Kabul (AFP)

While the Afghan people are hoping for an impending Taliban-US agreement, an unclaimed suicide bomber killed at least 63 people and wounded 182 on Saturday night during a wedding festivities in Kabul.

"Among the victims there are women and children," said Interior Ministry spokesman Nasrat Rahimi, who revealed the heavy toll on Sunday morning.

This is one of the deadliest attacks since the beginning of the year in Afghanistan.

"At 22H40 (18H10 GMT) an explosion occurred in the Shar Dubai wedding hall in western Kabul," Rahimi said on Saturday night, without being able to deliver an initial assessment.

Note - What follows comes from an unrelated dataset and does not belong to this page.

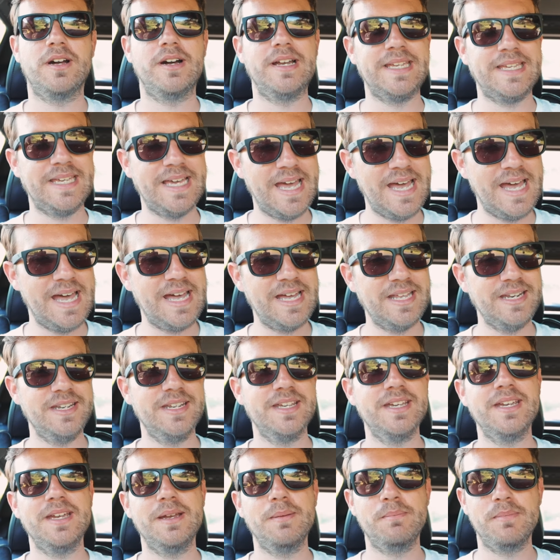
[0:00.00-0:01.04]
I
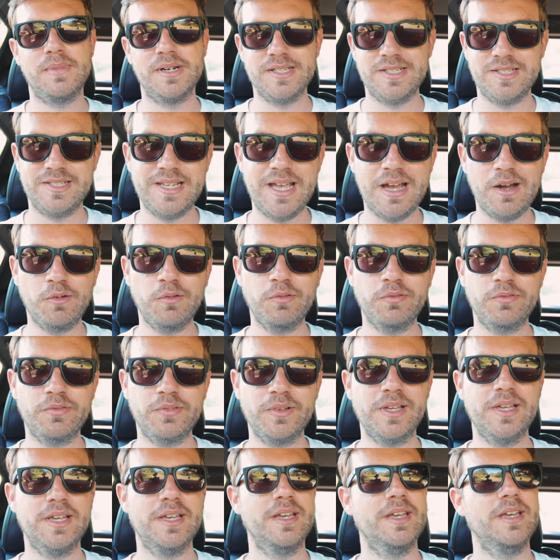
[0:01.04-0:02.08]
can myself.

He later said it was "a kamikaze who detonated his explosives".

Taliban spokesmen denied on Sunday morning the involvement of the insurgent group.

"The Islamic Emirate (as the Taliban call it, Ed) strongly condemns the attack on civilians in Kabul.To commit such deliberate and brutal killings and target women and children have no justification", have tweeted two Taliban spokesmen.

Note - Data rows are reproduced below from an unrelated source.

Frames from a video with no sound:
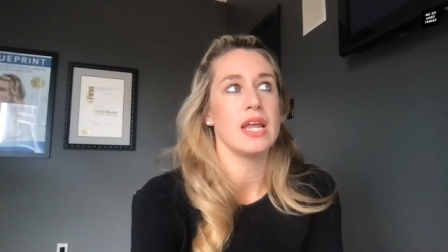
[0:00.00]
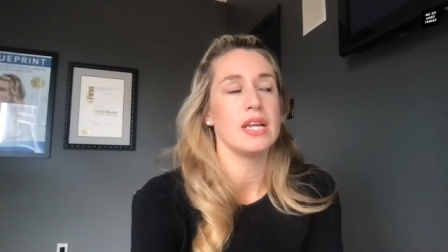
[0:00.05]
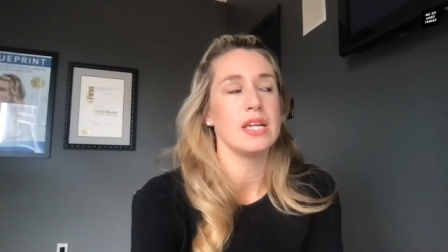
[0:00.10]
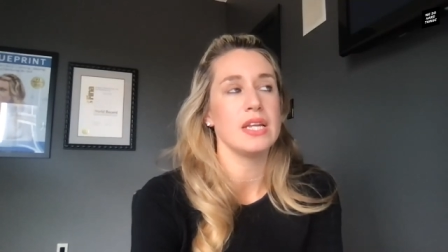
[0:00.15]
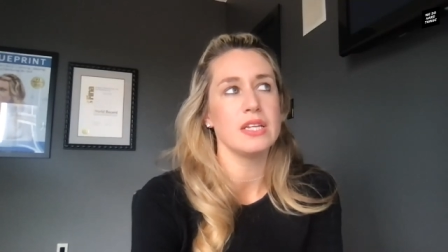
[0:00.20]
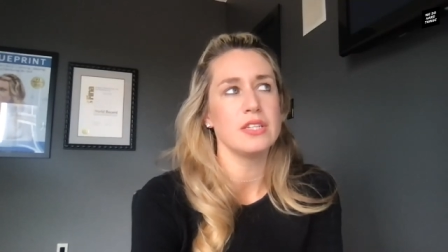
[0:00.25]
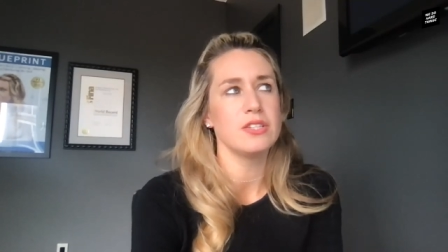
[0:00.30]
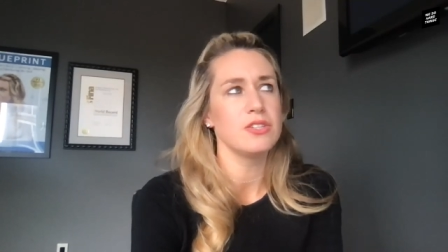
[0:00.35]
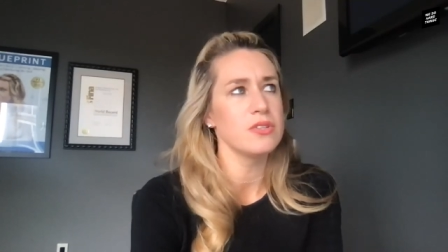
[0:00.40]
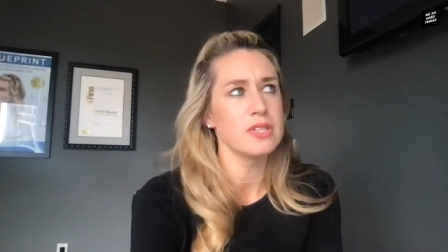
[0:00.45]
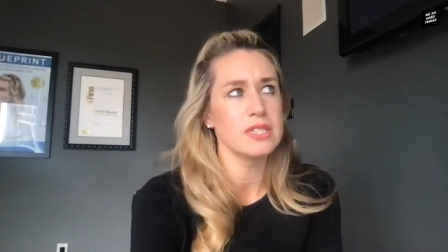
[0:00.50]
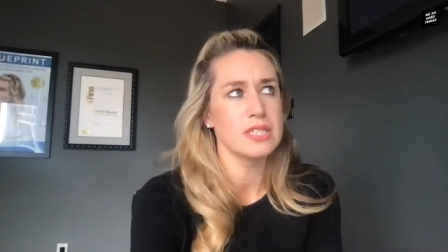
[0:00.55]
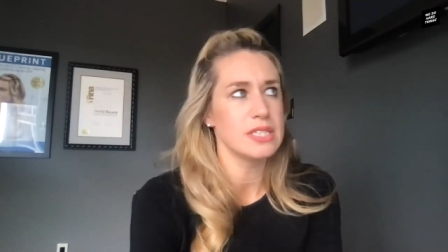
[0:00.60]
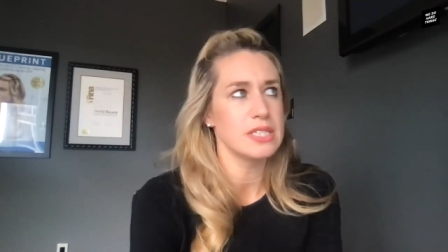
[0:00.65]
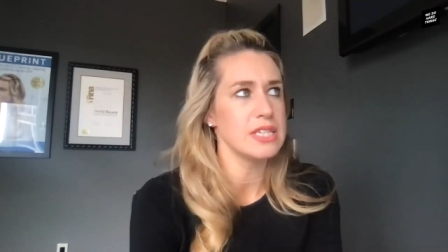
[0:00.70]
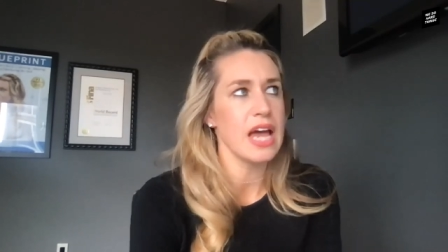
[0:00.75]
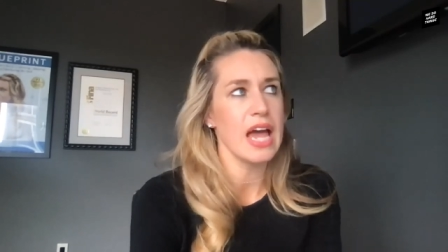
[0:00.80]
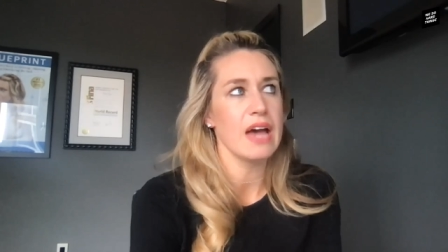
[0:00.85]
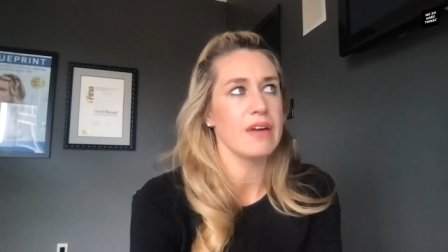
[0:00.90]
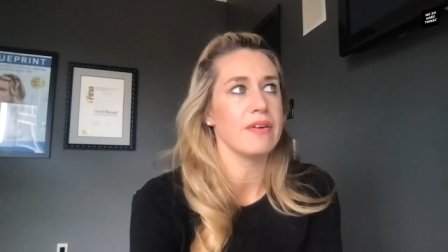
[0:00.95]
and to this
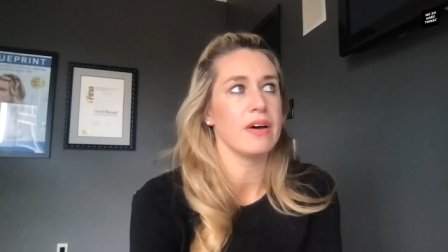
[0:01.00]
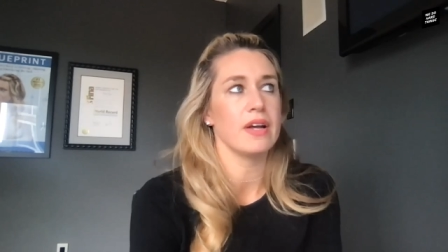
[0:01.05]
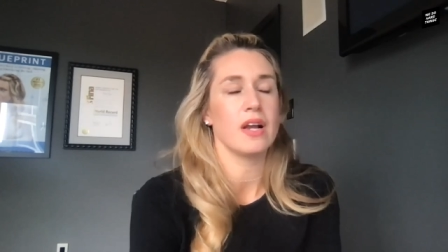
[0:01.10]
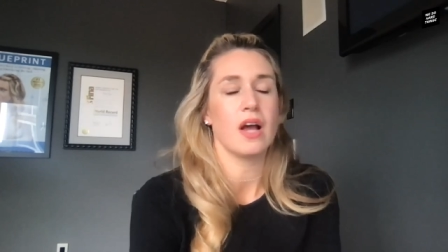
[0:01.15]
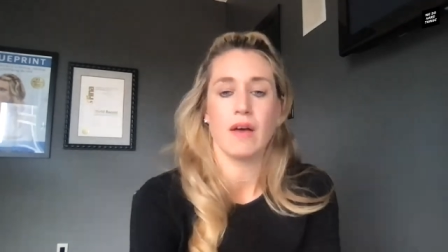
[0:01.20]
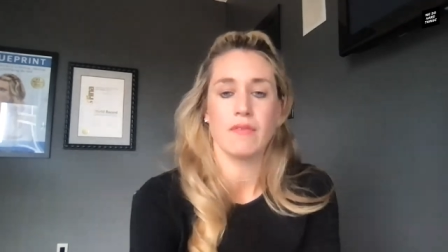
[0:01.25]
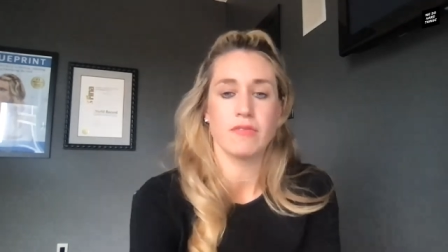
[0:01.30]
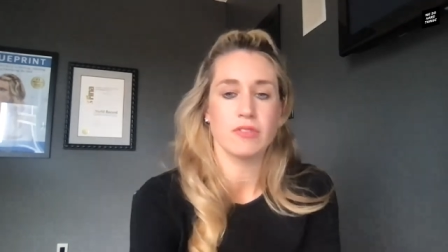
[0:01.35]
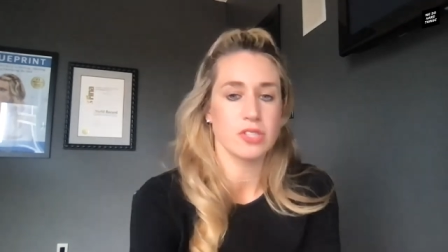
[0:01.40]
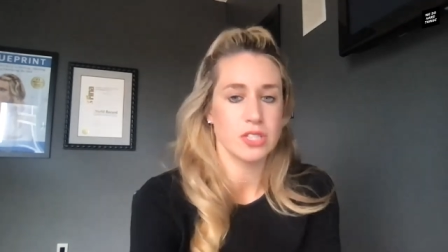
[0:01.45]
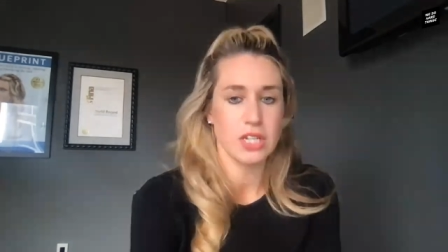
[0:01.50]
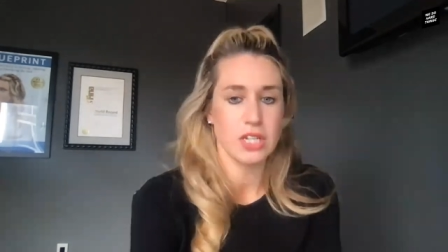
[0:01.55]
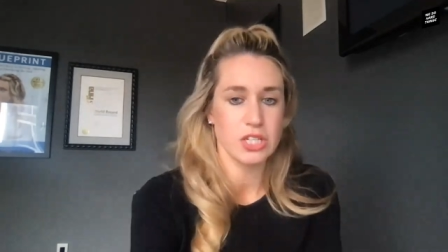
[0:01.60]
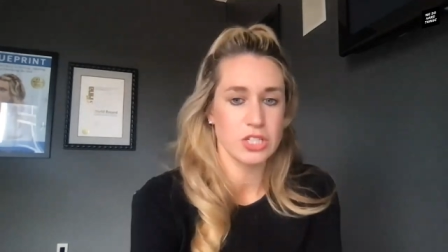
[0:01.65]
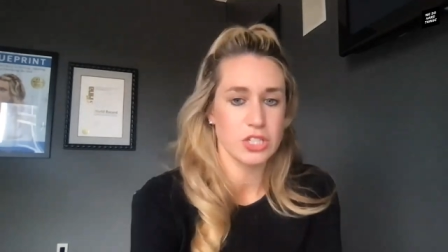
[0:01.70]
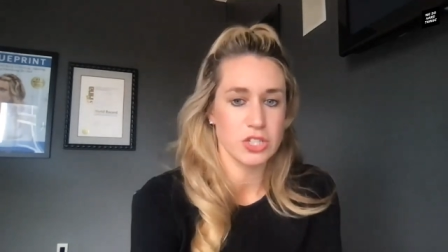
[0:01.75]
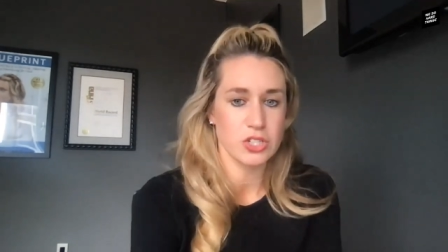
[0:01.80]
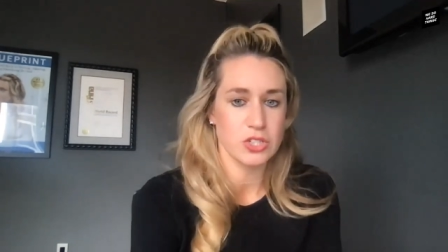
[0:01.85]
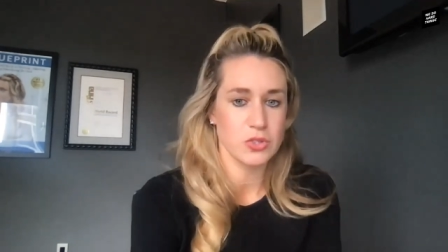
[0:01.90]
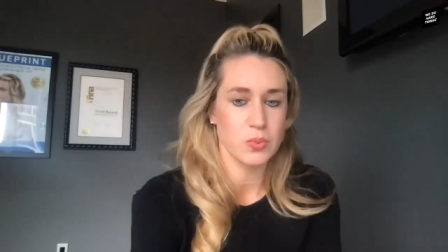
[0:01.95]
day, I've had
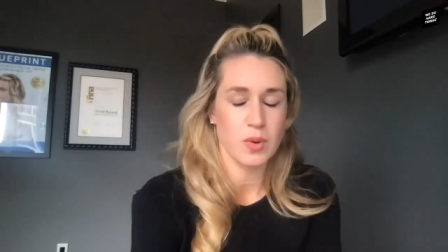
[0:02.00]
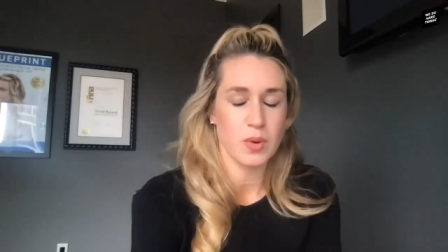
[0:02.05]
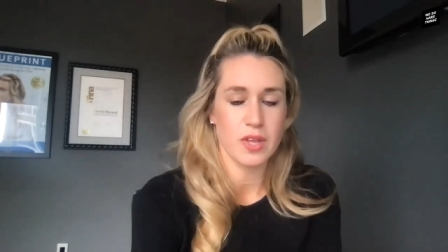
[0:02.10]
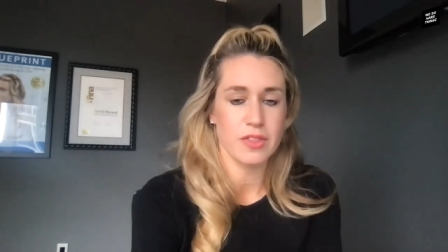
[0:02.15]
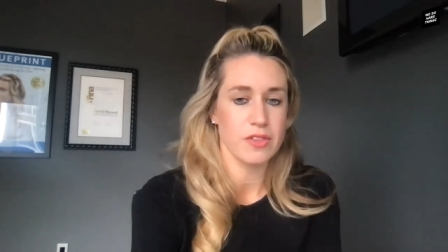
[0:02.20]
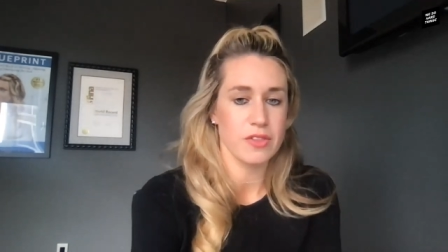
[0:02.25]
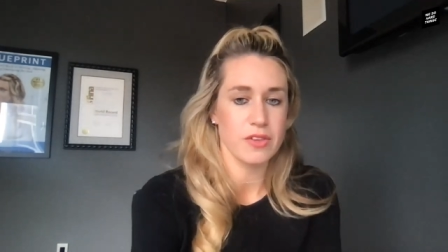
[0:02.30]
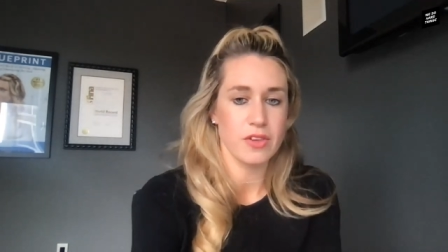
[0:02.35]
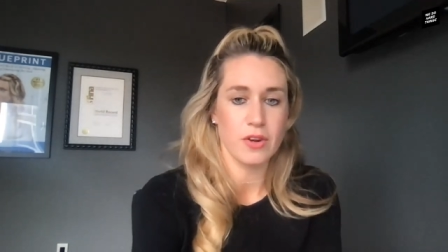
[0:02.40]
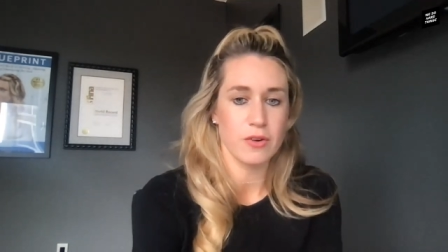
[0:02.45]
conversations with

The Afghan branch of the Islamic State (IS) group, the other terrorist group that is carrying out attacks in this country at war, has not come forward.

"I was in the women's section when I heard a huge explosion in the men's section," Mohammad Farhag, a marriage participant, told AFP.

"Everyone ran out, screaming and crying, the room was full of smoke, and almost everyone in the men's area was dead or wounded."

Marriages in Afghanistan bring together many guests in large complexes on the outskirts of the city where meals are served and where men and women, usually separated in two different rooms, dance to the sound of a band.

According to another wedding participant, interviewed by local television, some 1,200 guests participated in the celebrations. It is common in Afghanistan that a single wedding brings together several hundred guests.

On July 12, in an IS-claimed attack, at least six people were killed and fourteen wounded when a suicide bomber blew himself up at a ceremony in Nangarhar province in eastern Iran. Afghanistan.

Early Sunday morning, burials were held in the city's cemeteries, according to local television footage.

- imminent agreement? -

Saturday's attack comes as the Afghan population, exasperated by indiscriminate violence, hopes for an agreement between the United States and the Taliban that would pave the way for peace talks between the Afghan government and the group. insurgent.

Several US sources have been suggesting in recent days that an agreement may be imminent, but there are still some issues to be resolved.

Special Envoy Zalmay Khalilzad, head of the US negotiating team, could return to the region in the coming days to continue or even finalize the negotiations.

US President Donald Trump praised the "very good meeting" on Afghanistan he held on Friday with his closest advisers and ministers.

"Many in the opposite camp of this 19-year-old war, and ourselves, are considering an agreement - if possible!", Tweeted Mr. Trump.

Under the proposed agreement, the United States plans to withdraw from Afghanistan the approximately 14,000 US military personnel deployed there.

Trump has been saying since the beginning of his presidency that he wants US troops to leave the country, where Washington has spent more than $ 1 trillion on military operations and reconstruction since 2001.

In return for the US withdrawal, the Taliban would make a number of security commitments, particularly that Islamist militias, which have long hosted Al Qaeda, would not allow Afghanistan to become a shelter for the jihadists.